New reforms include mandatory formal, written appointment letters to all workers, social security benefits, minimum wages, free annual health check-up for workers above the age of 40, and allowing women to work night shifts across sectors. The new codes also allow women entry into sectors considered hazardous and require special safety clearances, such as mining for the first time.

“Fixed-term employees become eligible for gratuity after one year of continuous service (earlier five years)…wages now include basic pay, dearness allowance, and retaining allowance; 50% of the total remuneration (or such percentage as may be notified) shall be added back to compute wages, ensuring consistency in calculating gratuity, pension, and social security benefits,” said a government statement.

Previously, stringent hiring-firing rules applied to firms with over 100 employees, making it virtually impossible to lay off workers. Over the decades, this is said to have adversely acted as an incentive for smaller firms to stay small so they could escape the rules.

According to the World Bank, with less restrictive laws, India could approximately add, on an annual basis, “2.8 million more good quality formal sector jobs”.

The codes introduce a floor for wages, which will reduce disparity across regions. Businesses can employ workers for 8-12 hours in a day, not exceeding 48 hours in a week. Currently, shifts are limited to nine hours.

Trade unions resisting the new codes argue the changes will make industrial strikes more difficult by imposing new conditions on workers and encourage a hire-and-fire model that makes it easy to sack workers.

“The codes weaken the power of collective bargaining. The labour ministry has repositioned itself as an employment facilitator rather than an upholder of workers’ rights. We will launch a movement against the codes,” said TN Karumalaiyan, the national secretary of the Centre for Indian Trade Unions, a left-leaning federation.

The Industrial Relation Code allows companies with up to 300 workers to fire workers or shut plants without prior approval of the government. The current threshold is 100 workers.

The codes guarantee doubling of wages paid for overtime work, which can happen only with the consent of workers, the minister said. States will now have to fix a minimum wage that can’t be lower than the federally fixed rate.

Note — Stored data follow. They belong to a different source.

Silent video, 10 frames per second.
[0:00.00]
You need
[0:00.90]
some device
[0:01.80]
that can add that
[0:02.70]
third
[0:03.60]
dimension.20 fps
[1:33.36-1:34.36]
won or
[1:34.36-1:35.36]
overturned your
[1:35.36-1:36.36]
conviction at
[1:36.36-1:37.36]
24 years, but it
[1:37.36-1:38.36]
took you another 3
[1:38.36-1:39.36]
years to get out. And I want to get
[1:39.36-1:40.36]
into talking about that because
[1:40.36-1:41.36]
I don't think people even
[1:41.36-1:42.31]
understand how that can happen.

A key reason behind the government’s decision to roll out the codes after a long delay is that most states have now changed local laws in line with the codes. “This has created confidence on the part of the central government,” a person aware of the development said.

Opposition-ruled states, such as Karnataka, Punjab, Kerala, Himachal Pradesh, Karnataka and Telangana, have raised the threshold of employees at which firms will not require government permission to lay off workers, details from the labour ministry showed.

These states have also amended laws related to compounding of offences. Compounding under the central codes allows employers to settle certain violations by paying a fee, rather than facing prosecution.

Kerala and West Bengal, however, have not eased this regulation.

Ravinder Himte of the Bharatiya Mazdoor Sangh, a trade union affiliated to the Rashtriya Swayamsevak Sangh, the mother organisation of the ruling BJP, said although there were some concerns about certain provisions of the codes, they changes broadly reflect “forward-looking reforms aligned with aspirations of the modern workforce”.

The codes ask employers to ensure equal pay for equal work. Women can now work night shifts with safety measures, overturning earlier state restrictions on night work in certain industries. The codes extend maternity benefits, including 26 weeks of paid leave to all women workers in unorganised sectors.

The labour codes define gig and platform work for the first time, expanding social security to categories previously outside formal labour regulation. Currently, only a handful of states have laws regulating gig work.

The codes also redefine the break-up of wages to increase the share of the basic pay component – a provision to enable higher provisioning for social security for establishments, especially in the service sector. Similarly, aggregators employing gig workers have to contribute 1-2% of the annual turnover for social security, with the total contribution not exceeding 5% of the amount payable by the aggregator.